Sweetwater will provide floral arrangements for about 100 weddings this year across the state, which is an “immense jump” compared with previous years, said Sheick.

“We will usually average around 65 or 70 a year,” she said. “We only stopped at 100 because of staffing. We could have booked way more than that.”

Sheick said the store has hired additional staff to help tackle the increase, and it is training its employees to focus on taking care of themselves to prepare for the looming, long busy season.

“We know that we need extra help and need to support them as best as possible,” Sheick said. 

Other problems vendors are preparing for are supply chain delays and a shortage of products.

“We’re feeling the impact of delay, just like every other industry,” she said. “Stuff that used to be easy to get – vases, hard goods and supplies – there’s a delay and you need to be patient.” 

Over the course of the COVID-19 pandemic, many large flower farms shut down, causing a smaller supply of flowers, said Sheick.

“It really squeezes the amount of product you’re able to get. But at the end of the day, there’s a flower shortage because there’s more weddings happening than ever before,” she said.

When it comes to food, Humphrey said it was lucky that his catering business had to remove only a couple of items from its menu.

The time and effort put into ordering supplies has greatly increased as well.
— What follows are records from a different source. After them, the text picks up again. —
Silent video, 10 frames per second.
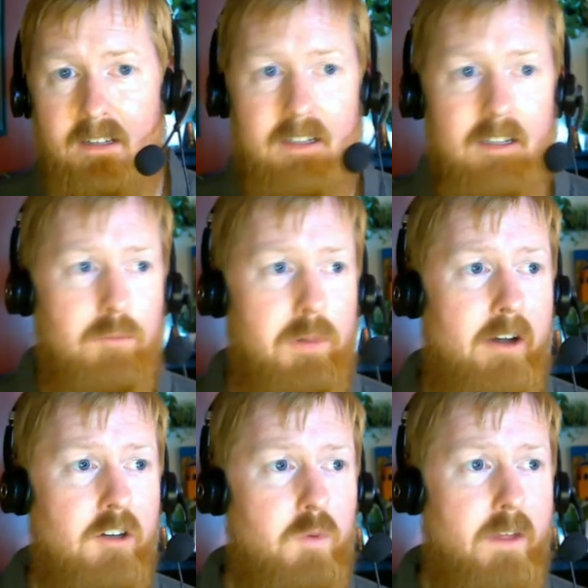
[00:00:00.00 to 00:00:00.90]
players
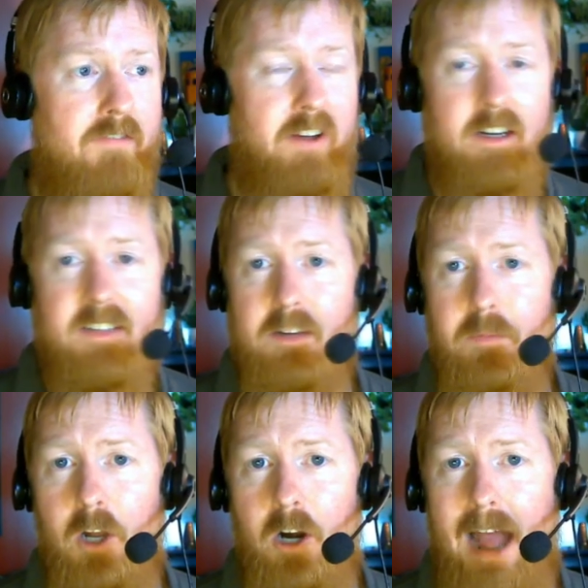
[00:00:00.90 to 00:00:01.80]
with very similar
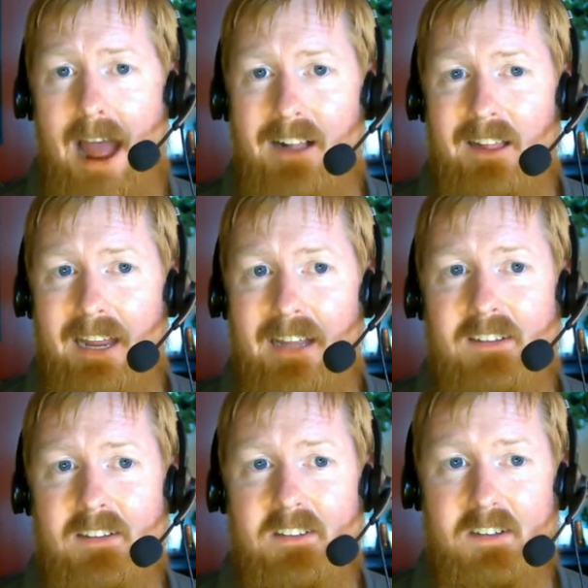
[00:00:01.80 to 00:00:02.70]
accolades and
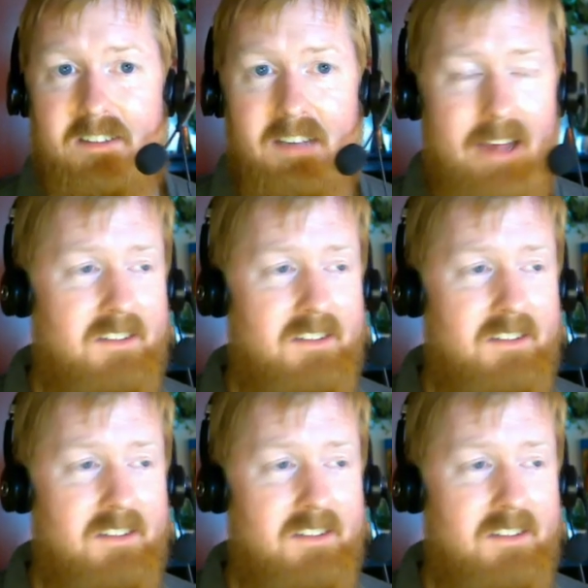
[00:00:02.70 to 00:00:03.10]
success.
What used to be an hour-long project for Humphrey now can take up to an entire work day, he said. 

“We order from many suppliers, and it used to be ‘they’ve got the best price, we’ll go there.’ Now you have to find whoever has it,” Humphrey said. 

Another change vendors are seeing is a growing number of events booked outside of the prime wedding season of May through October. 

Shannon O’Berski, the director of external relations at Meadow Brook Hall in Rochester, says the event venue is handling more weddings on less typically booked days.

“We have seen an increase in interest in off-season events throughout the fall and winter,”O’Berski said. “And more couples are choosing to host Friday and Sunday weddings.”

Meadow Brook Hall is often booked for the entire season.

“We are certainly receiving many inquiries!,” O’Berski said, and reservations are already filling up for 2023. 

Though the months ahead will be busy and stressful for wedding vendors, Sheick said her team at Sweetwater Floral is excited about the upcoming season.

“It’s just a really fun job and a good thing to be a part of.”